▸ Requirement
Pictures aside, each entry has to be returned exactly as it stands.

▸ Entries shown

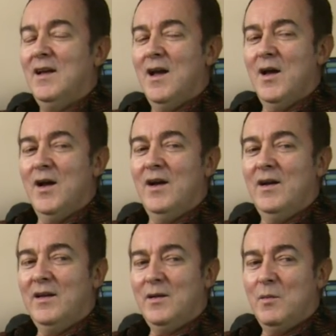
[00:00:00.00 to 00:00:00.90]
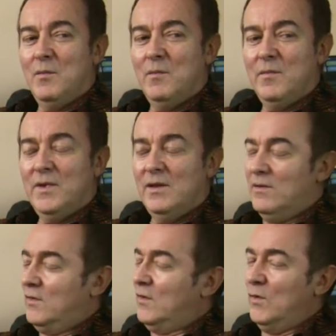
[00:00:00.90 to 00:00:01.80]
Uh,
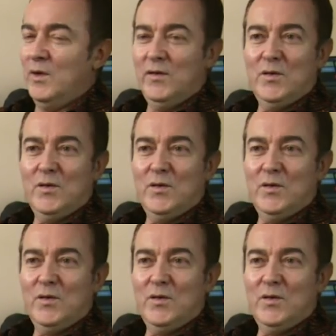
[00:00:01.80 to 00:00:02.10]
it's just one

▸ Response to this exercise
[00:00:00.00 to 00:00:00.90]
[00:00:00.90 to 00:00:01.80]
Uh,
[00:00:01.80 to 00:00:02.10]
it's just one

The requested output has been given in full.